Ohio Opportunity Zone Tax Credits

Opportunity zones are a federal tax incentive that offers tax-free private equity investment into the communities that need it most, and Ohio is unique on a national level in that it is the only state to offer a complementary 10 percent income tax credit on amounts invested into Ohio opportunity zone property.

Under Ohio law, and in contrast to the federal rules, investments of both pre-tax capital gain and post-tax cash are equally eligible for the award, and as soon as within four months of the investment. According to Ohio state public records, in 2022, 373 investors placed $421 million into Ohio OZ business ventures throughout the Buckeye State, nearly doubling the amount of private OZ investment from the previous year and pushing the total investment amount to over $1 billion since program inception in 2019. This activity is consistent with reports that private investors have placed an estimated $34 billion into opportunity zone business ventures nationwide since 2018.

Here are four things investors need to know about the Ohio OZ tax credit program:

  1. The application window is in January and July of each year for investments made only during the previous six-month period.
  2. The program is capped at $50 million for fiscal year 2024 and awarded on a first-come, first-served basis.
  3. The tax credit certificate must be used within two years of issuance, with unused amounts carried forward for up to five years.
  4. Certificated amounts are freely transferable, meaning all or any portion may be sold for an immediate cash return on the OZ investment.

There are strict procedural rules for investors who intend to qualify for Ohio OZ tax credit eligibility. For example, an applicant’s investment must be made through an Ohio qualified opportunity fund, and the Ohio qualified opportunity fund must hold 100 percent of its assets in Ohio qualified opportunity zone property.

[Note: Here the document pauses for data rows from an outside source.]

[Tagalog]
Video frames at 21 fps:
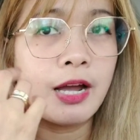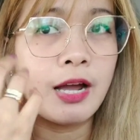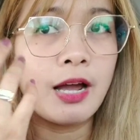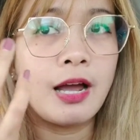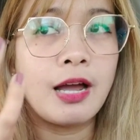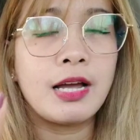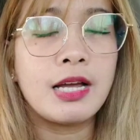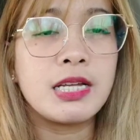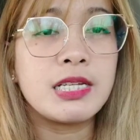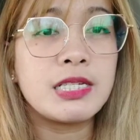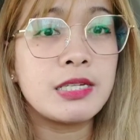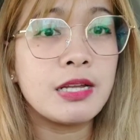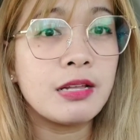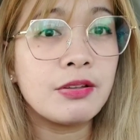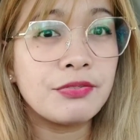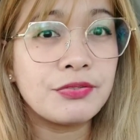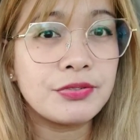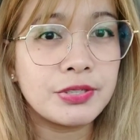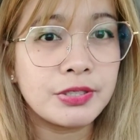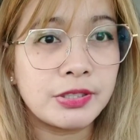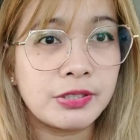Uh,
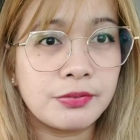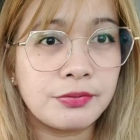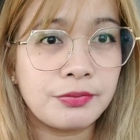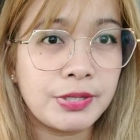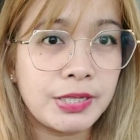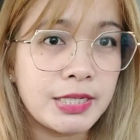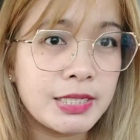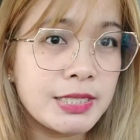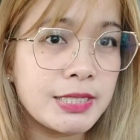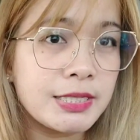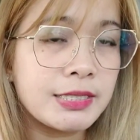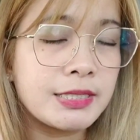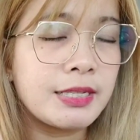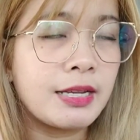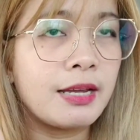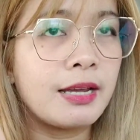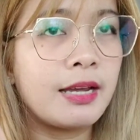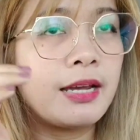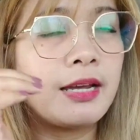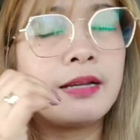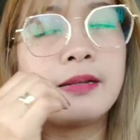Self-service.
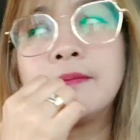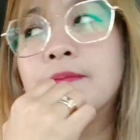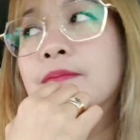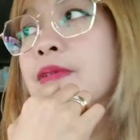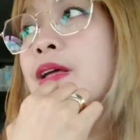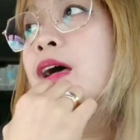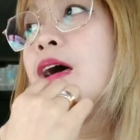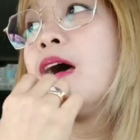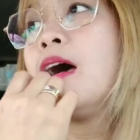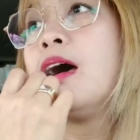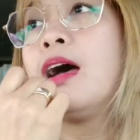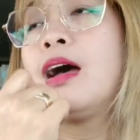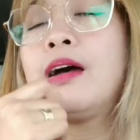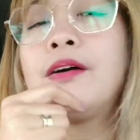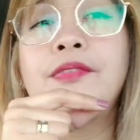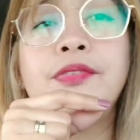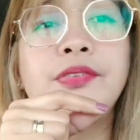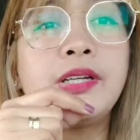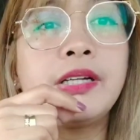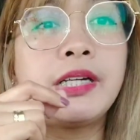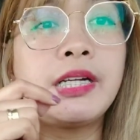And
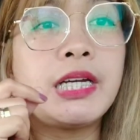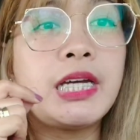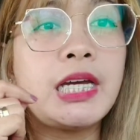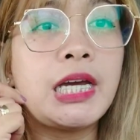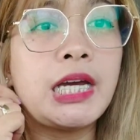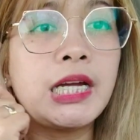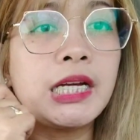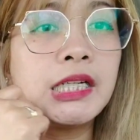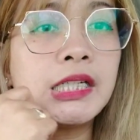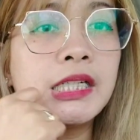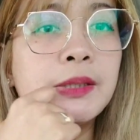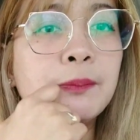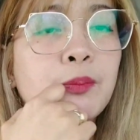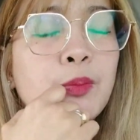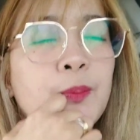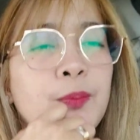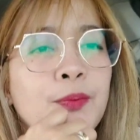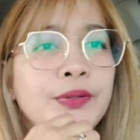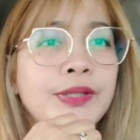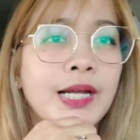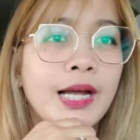after here,
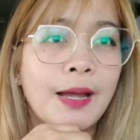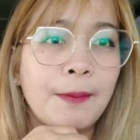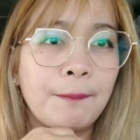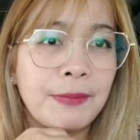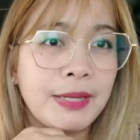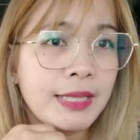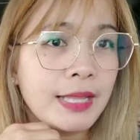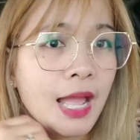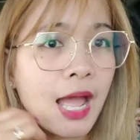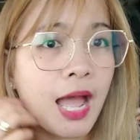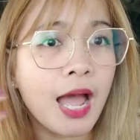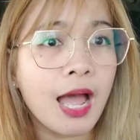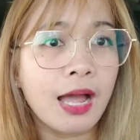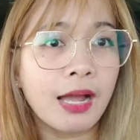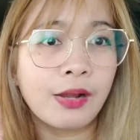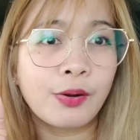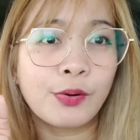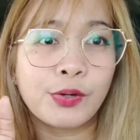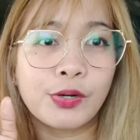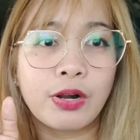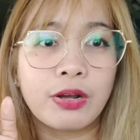pupunta kami
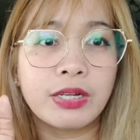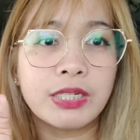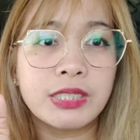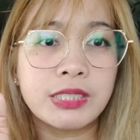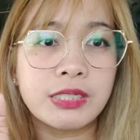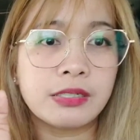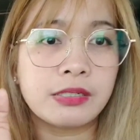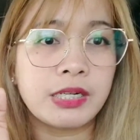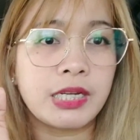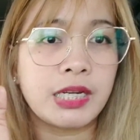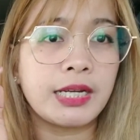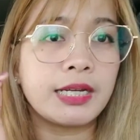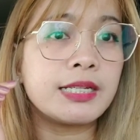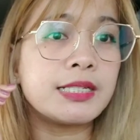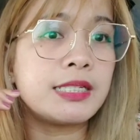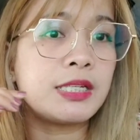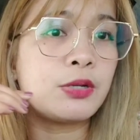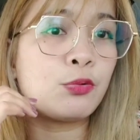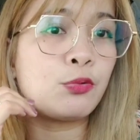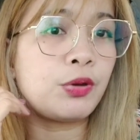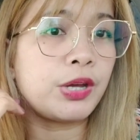ng grocery
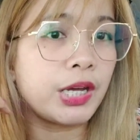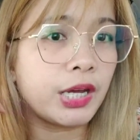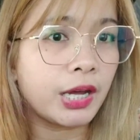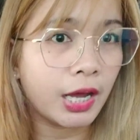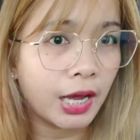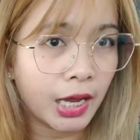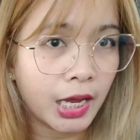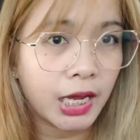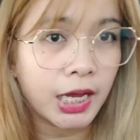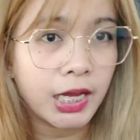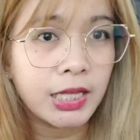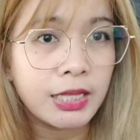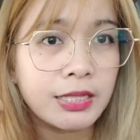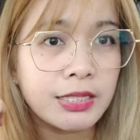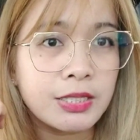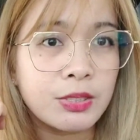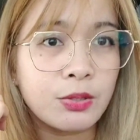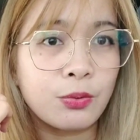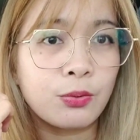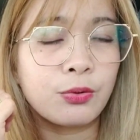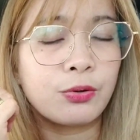kasi weekend.
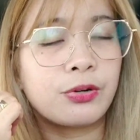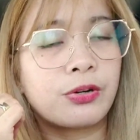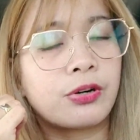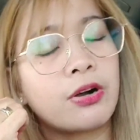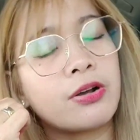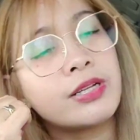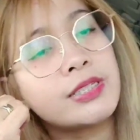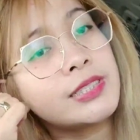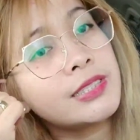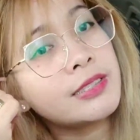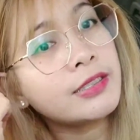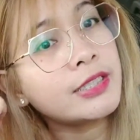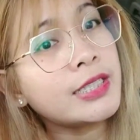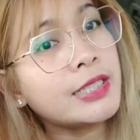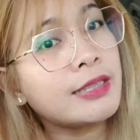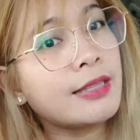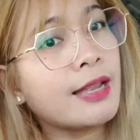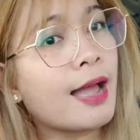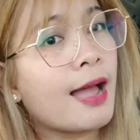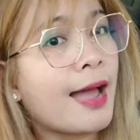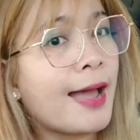So,
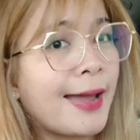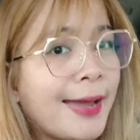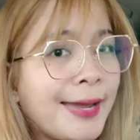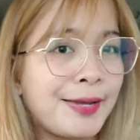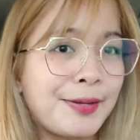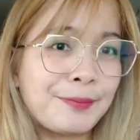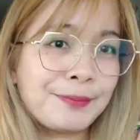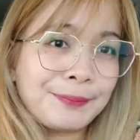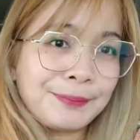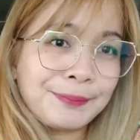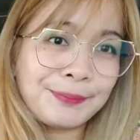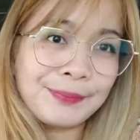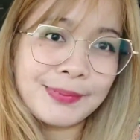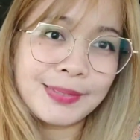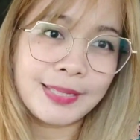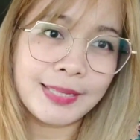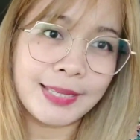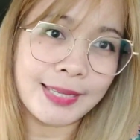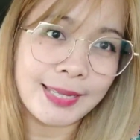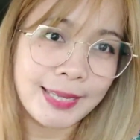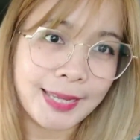grocery time.
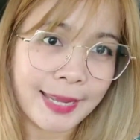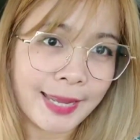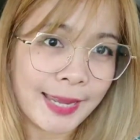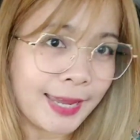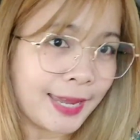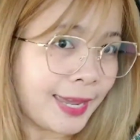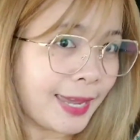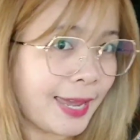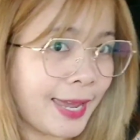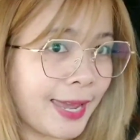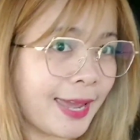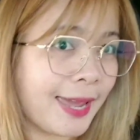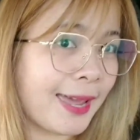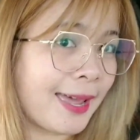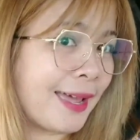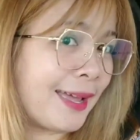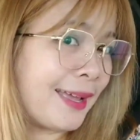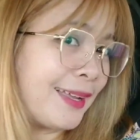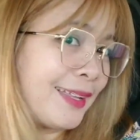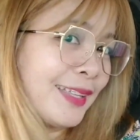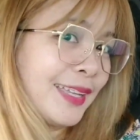
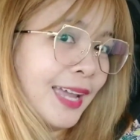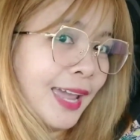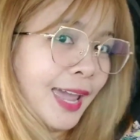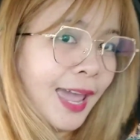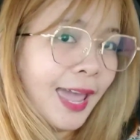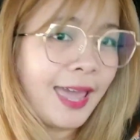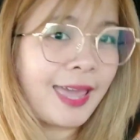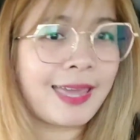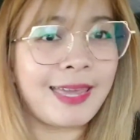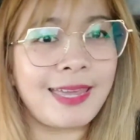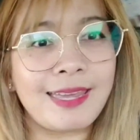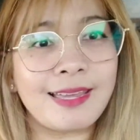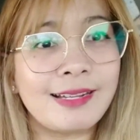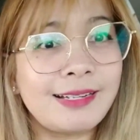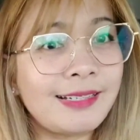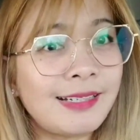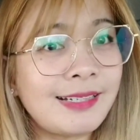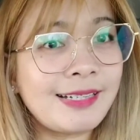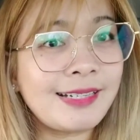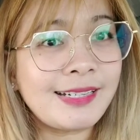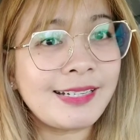And,
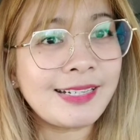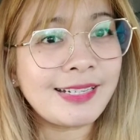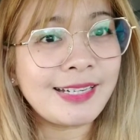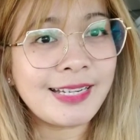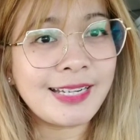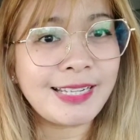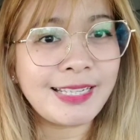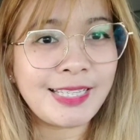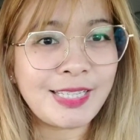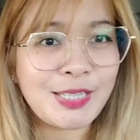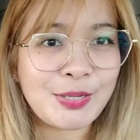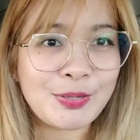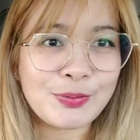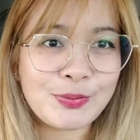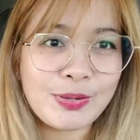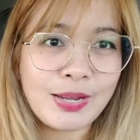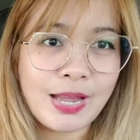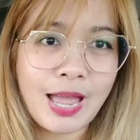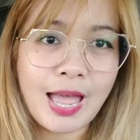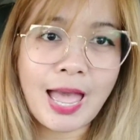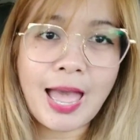ayan,
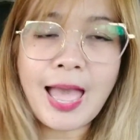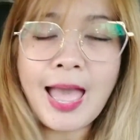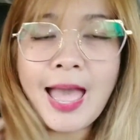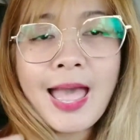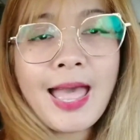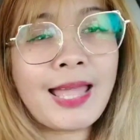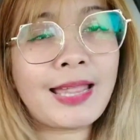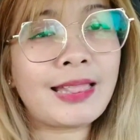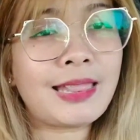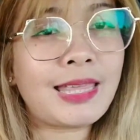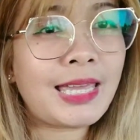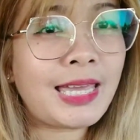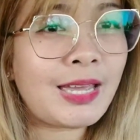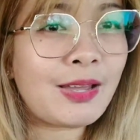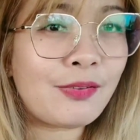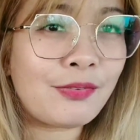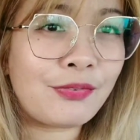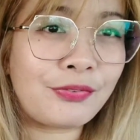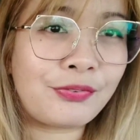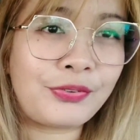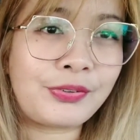yung
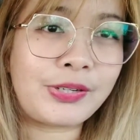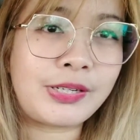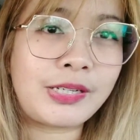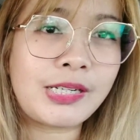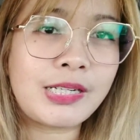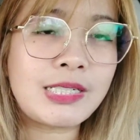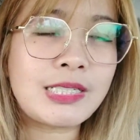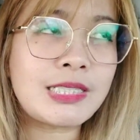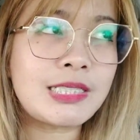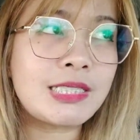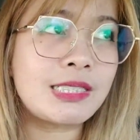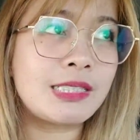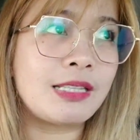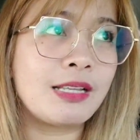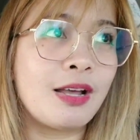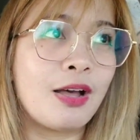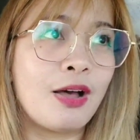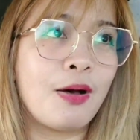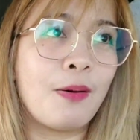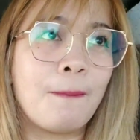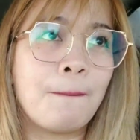ating first
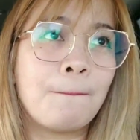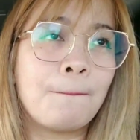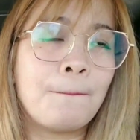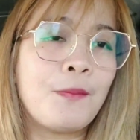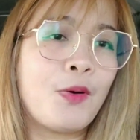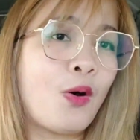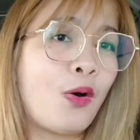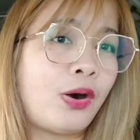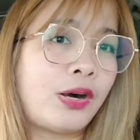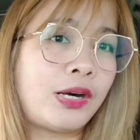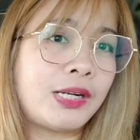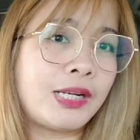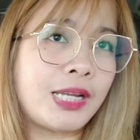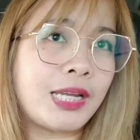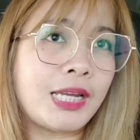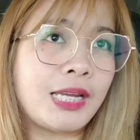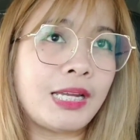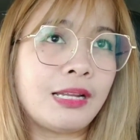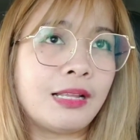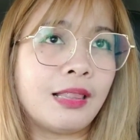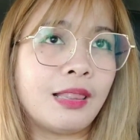
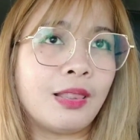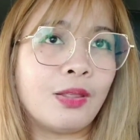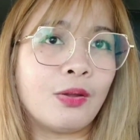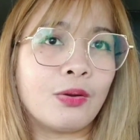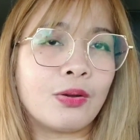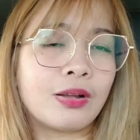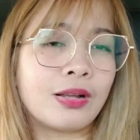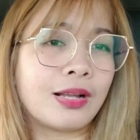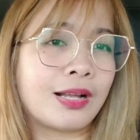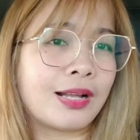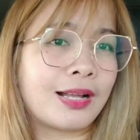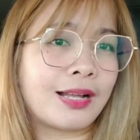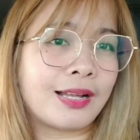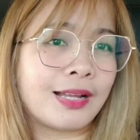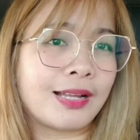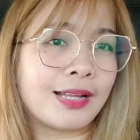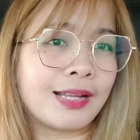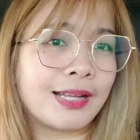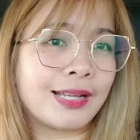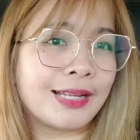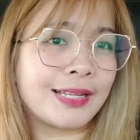morning look
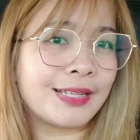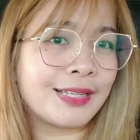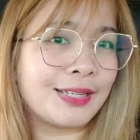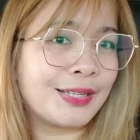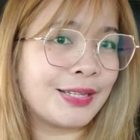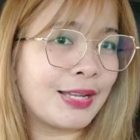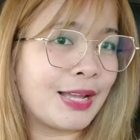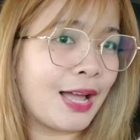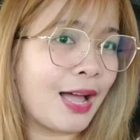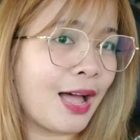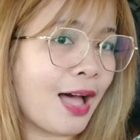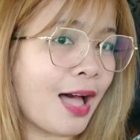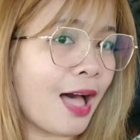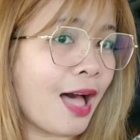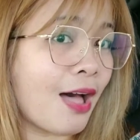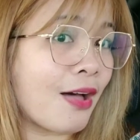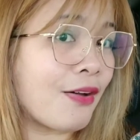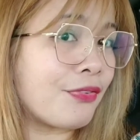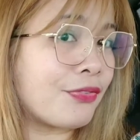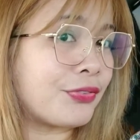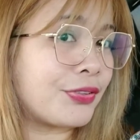
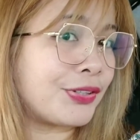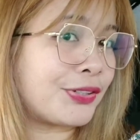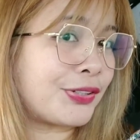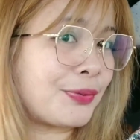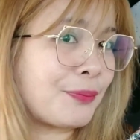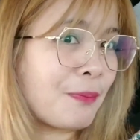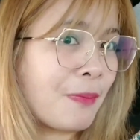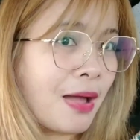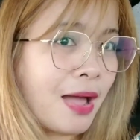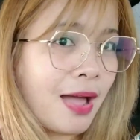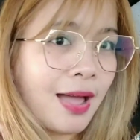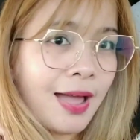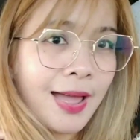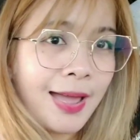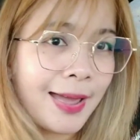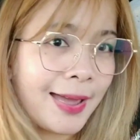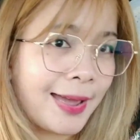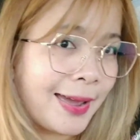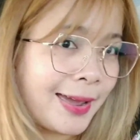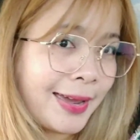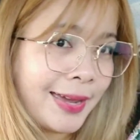after
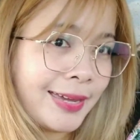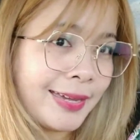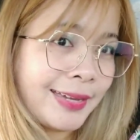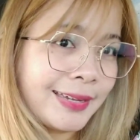my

Similarly, there are strict timing rules for investors who intend to qualify for the federal OZ income tax incentives. For example, investments of pre-tax eligible gain must be made into a qualified opportunity fund within 180 days of the date giving rise to the capital gain tax liability (e.g., sale of a capital asset), and a subsequent investment by a qualified opportunity fund into tangible business property must be used to either place the property in service of a trade or business or otherwise to substantially improve the investment property. Investors should consult with their professional advisors on qualification for federal and state OZ income tax incentive eligibility.